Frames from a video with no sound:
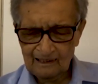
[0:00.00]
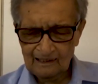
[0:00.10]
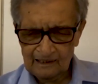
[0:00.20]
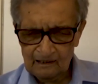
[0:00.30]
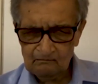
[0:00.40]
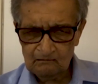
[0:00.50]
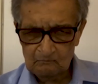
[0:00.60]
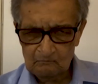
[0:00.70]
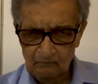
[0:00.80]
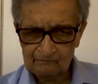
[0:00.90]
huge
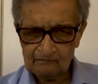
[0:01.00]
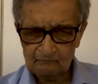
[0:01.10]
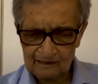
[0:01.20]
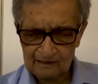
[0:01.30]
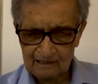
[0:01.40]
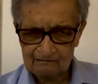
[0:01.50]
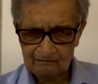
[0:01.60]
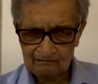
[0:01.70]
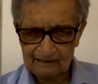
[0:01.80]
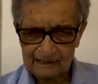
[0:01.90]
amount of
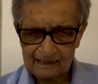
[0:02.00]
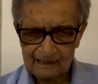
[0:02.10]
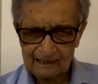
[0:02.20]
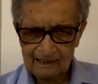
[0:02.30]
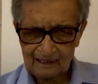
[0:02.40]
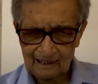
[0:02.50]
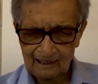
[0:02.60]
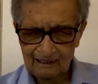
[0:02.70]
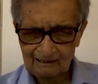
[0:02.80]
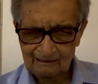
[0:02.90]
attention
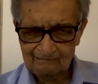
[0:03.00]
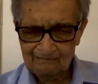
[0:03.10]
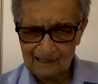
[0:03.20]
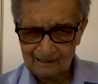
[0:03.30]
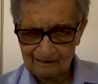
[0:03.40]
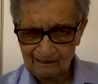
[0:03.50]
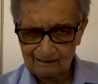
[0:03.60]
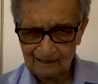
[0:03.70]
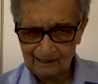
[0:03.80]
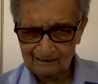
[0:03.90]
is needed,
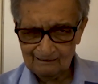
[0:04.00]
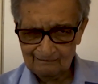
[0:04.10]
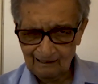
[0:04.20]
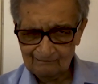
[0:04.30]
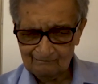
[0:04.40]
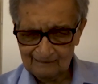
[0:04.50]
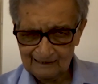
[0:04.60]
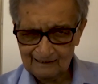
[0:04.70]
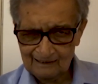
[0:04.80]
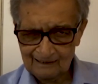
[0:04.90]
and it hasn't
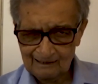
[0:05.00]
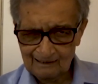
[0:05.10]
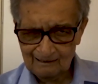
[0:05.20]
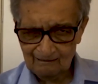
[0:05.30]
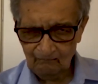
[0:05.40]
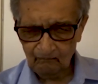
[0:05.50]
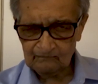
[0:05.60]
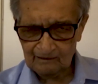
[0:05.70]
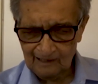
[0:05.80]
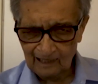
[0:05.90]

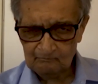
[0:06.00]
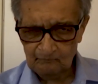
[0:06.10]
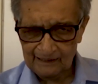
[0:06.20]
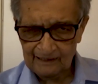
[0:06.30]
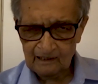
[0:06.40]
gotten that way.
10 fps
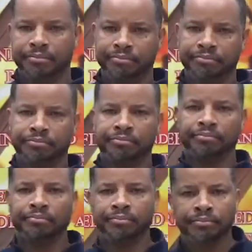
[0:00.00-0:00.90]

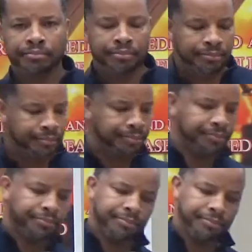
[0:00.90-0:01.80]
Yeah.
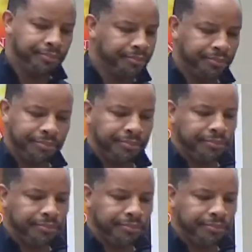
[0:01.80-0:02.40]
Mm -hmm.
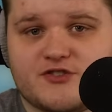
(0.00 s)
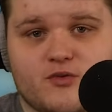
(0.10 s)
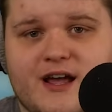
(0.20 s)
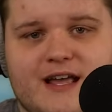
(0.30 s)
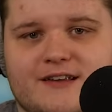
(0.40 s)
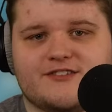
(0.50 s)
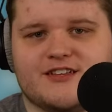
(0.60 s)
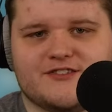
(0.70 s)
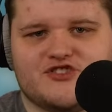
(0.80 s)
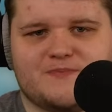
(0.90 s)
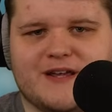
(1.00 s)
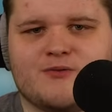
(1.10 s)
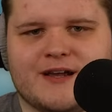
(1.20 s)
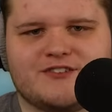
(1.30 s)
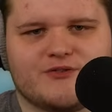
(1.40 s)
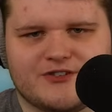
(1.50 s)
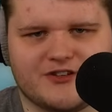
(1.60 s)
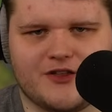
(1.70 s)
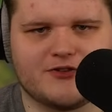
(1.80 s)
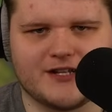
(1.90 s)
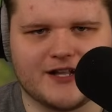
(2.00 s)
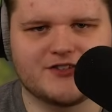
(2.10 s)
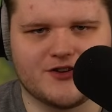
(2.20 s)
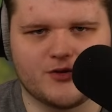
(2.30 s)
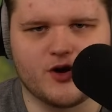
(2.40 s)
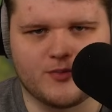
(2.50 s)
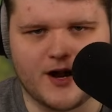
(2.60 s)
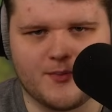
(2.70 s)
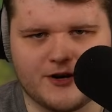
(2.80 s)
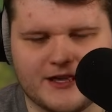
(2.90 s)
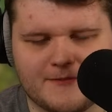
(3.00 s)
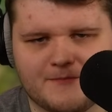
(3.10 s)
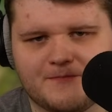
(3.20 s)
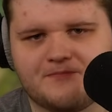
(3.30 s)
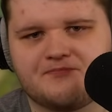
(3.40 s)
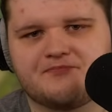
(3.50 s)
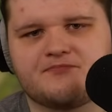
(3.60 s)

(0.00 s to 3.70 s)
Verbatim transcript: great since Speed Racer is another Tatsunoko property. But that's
__________________________________________________
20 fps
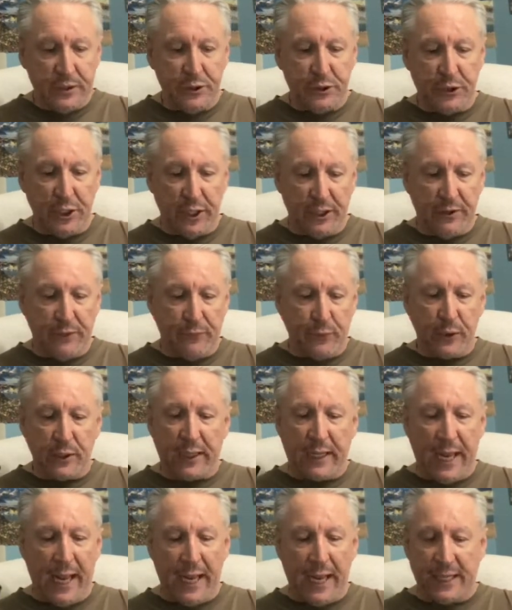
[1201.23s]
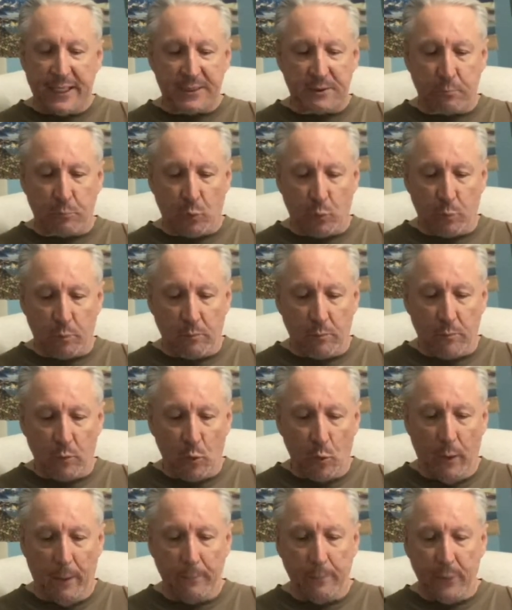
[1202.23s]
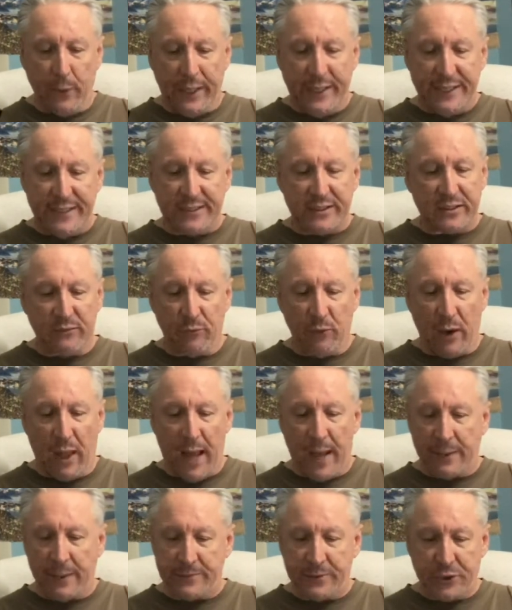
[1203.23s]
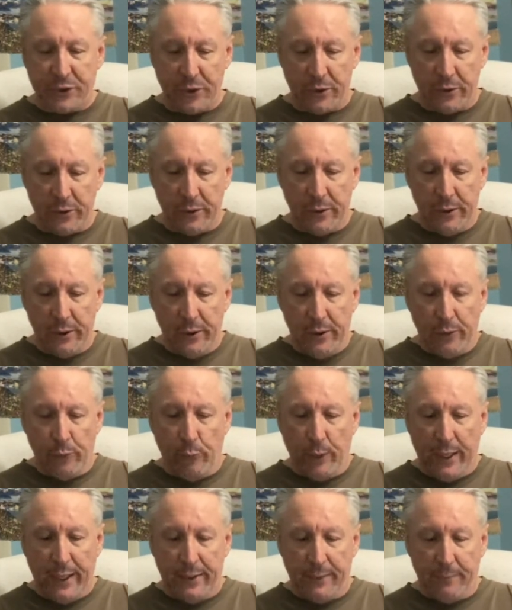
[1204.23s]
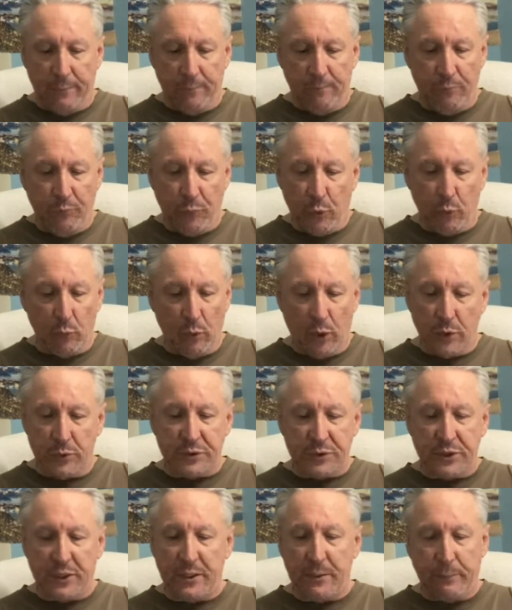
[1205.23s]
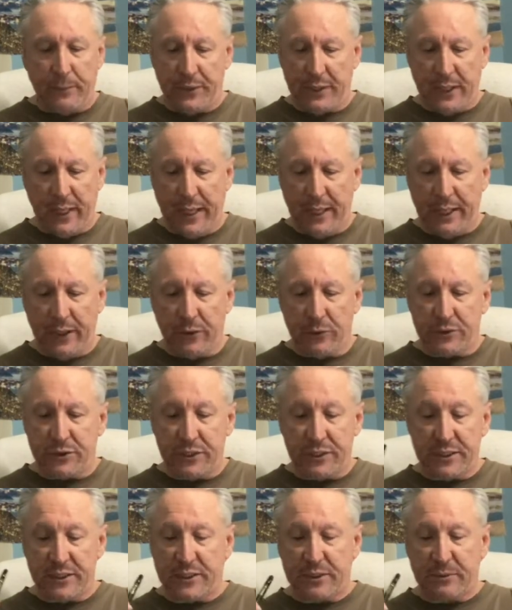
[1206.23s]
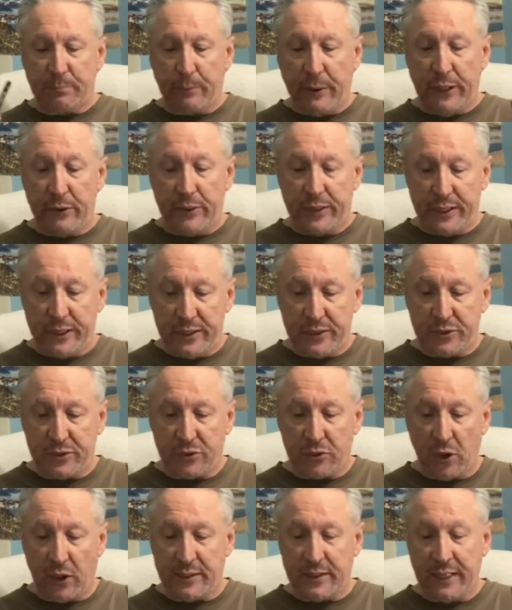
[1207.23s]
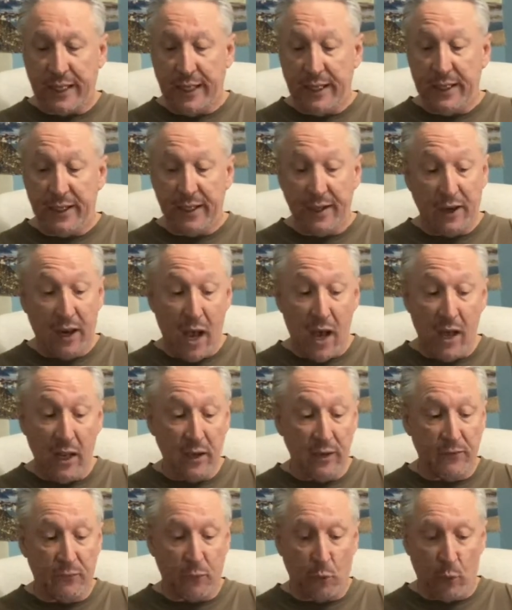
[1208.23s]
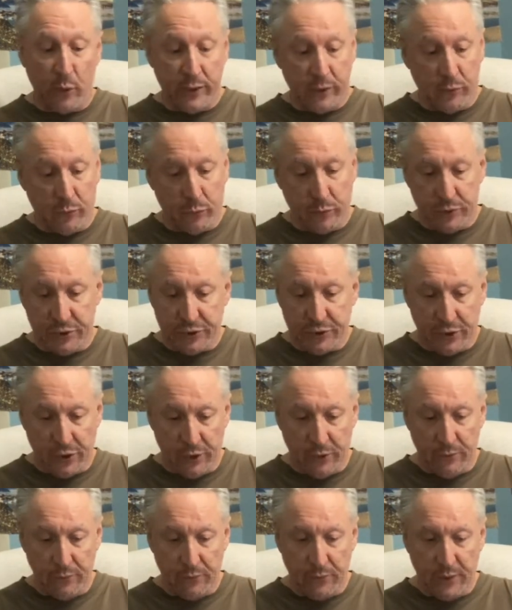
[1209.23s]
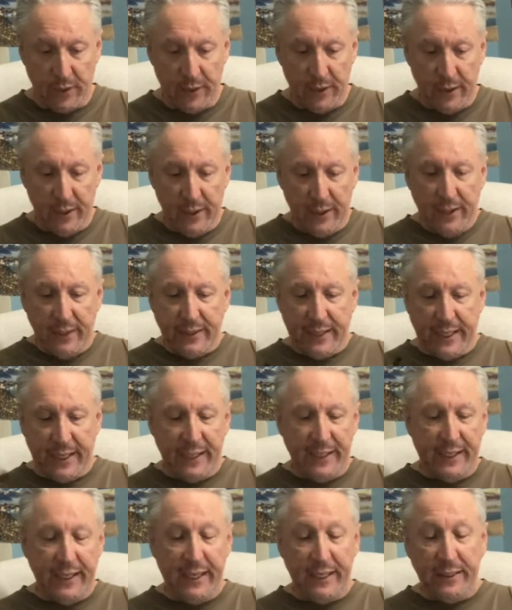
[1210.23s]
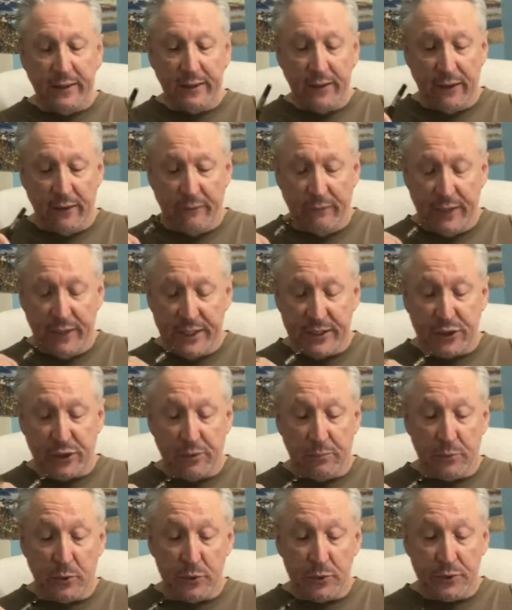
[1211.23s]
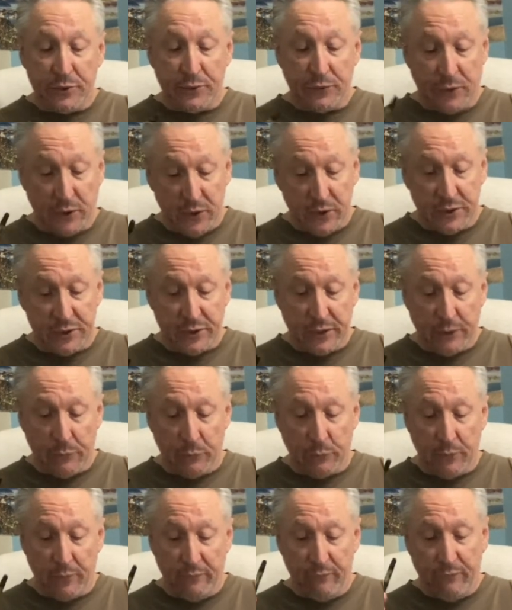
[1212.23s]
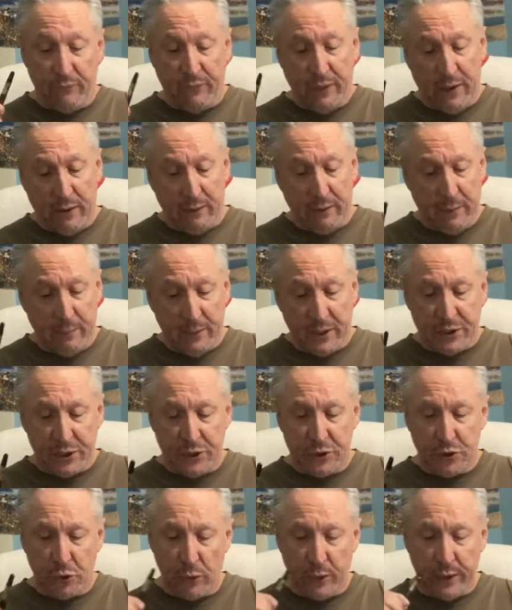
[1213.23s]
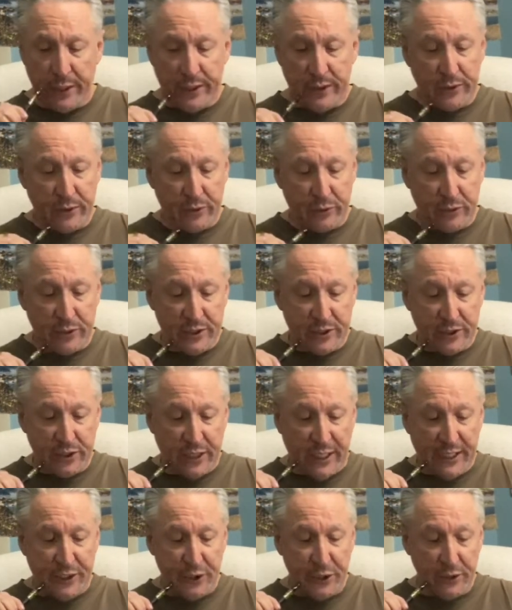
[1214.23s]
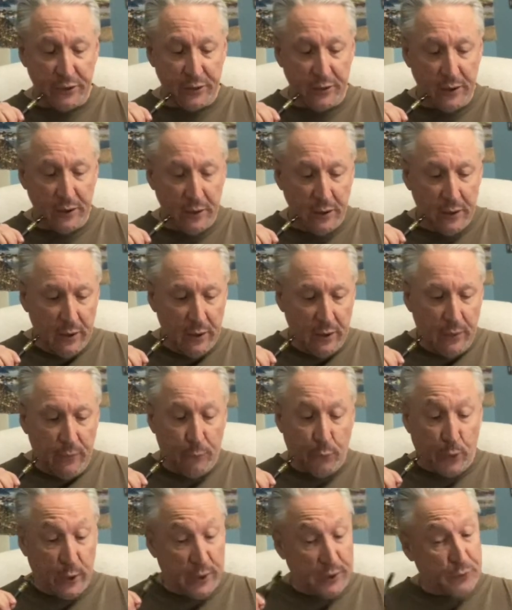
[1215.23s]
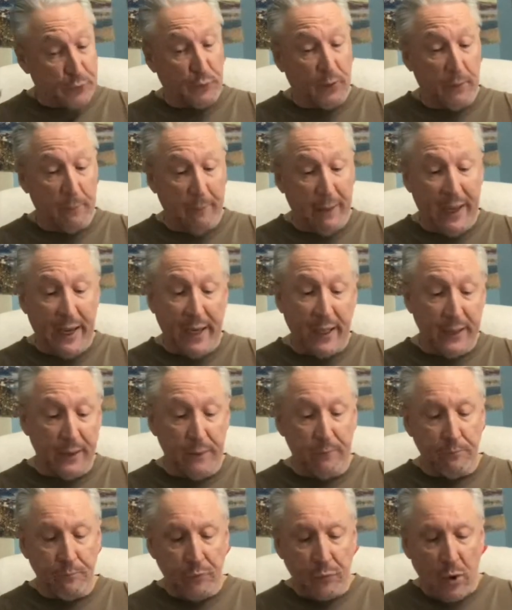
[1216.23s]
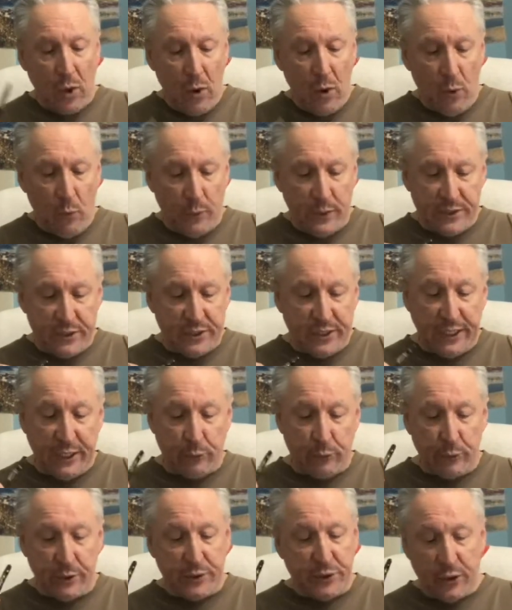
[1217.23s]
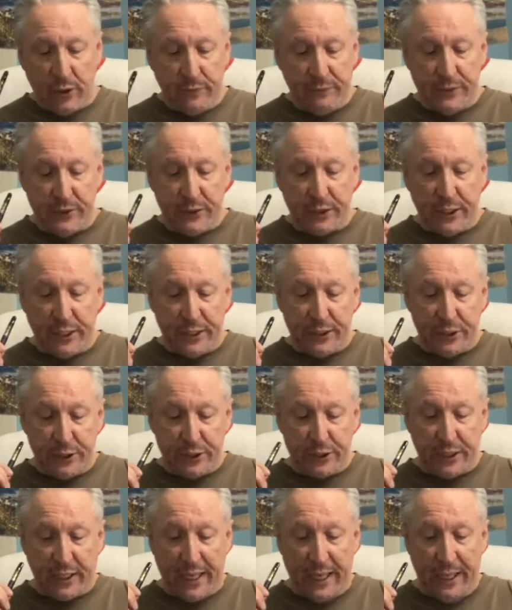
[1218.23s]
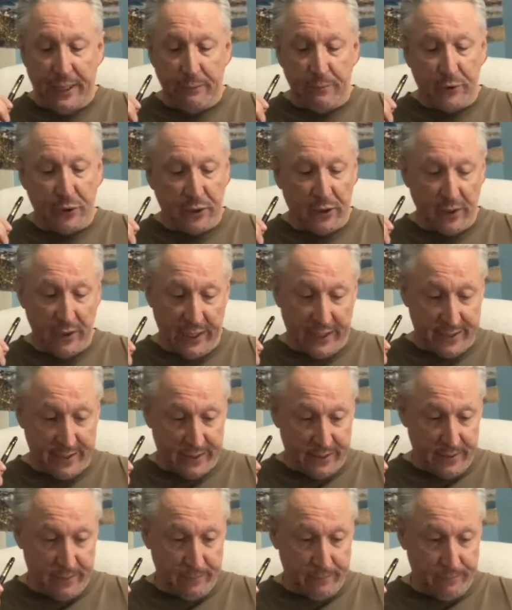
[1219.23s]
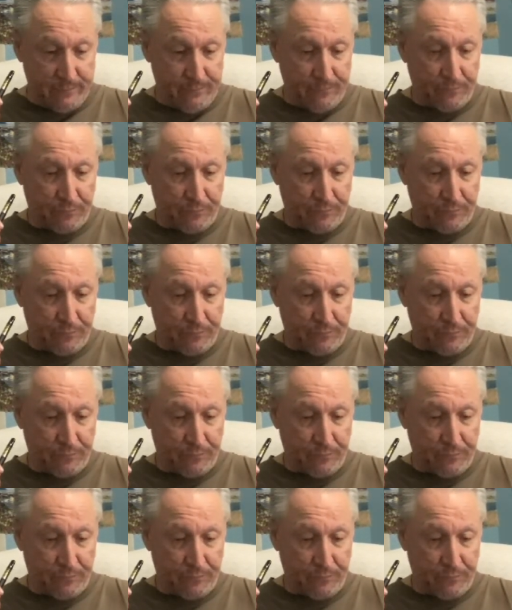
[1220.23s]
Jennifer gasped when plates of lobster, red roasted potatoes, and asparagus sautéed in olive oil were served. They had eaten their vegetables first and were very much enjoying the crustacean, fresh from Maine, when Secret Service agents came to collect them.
__________________________________________________
Task to carry out: Take the material above from the line bearing "[0:00.90-0:01.80]" through the line bearing "Verbatim transcript: great" and write it out exactly, both end lines included. Pictures stay out.

Solution:
[0:00.90-0:01.80]
Yeah.
[0:01.80-0:02.40]
Mm -hmm.
(0.00 s)
(0.10 s)
(0.20 s)
(0.30 s)
(0.40 s)
(0.50 s)
(0.60 s)
(0.70 s)
(0.80 s)
(0.90 s)
(1.00 s)
(1.10 s)
(1.20 s)
(1.30 s)
(1.40 s)
(1.50 s)
(1.60 s)
(1.70 s)
(1.80 s)
(1.90 s)
(2.00 s)
(2.10 s)
(2.20 s)
(2.30 s)
(2.40 s)
(2.50 s)
(2.60 s)
(2.70 s)
(2.80 s)
(2.90 s)
(3.00 s)
(3.10 s)
(3.20 s)
(3.30 s)
(3.40 s)
(3.50 s)
(3.60 s)

(0.00 s to 3.70 s)
Verbatim transcript: great since Speed Racer is another Tatsunoko property. But that's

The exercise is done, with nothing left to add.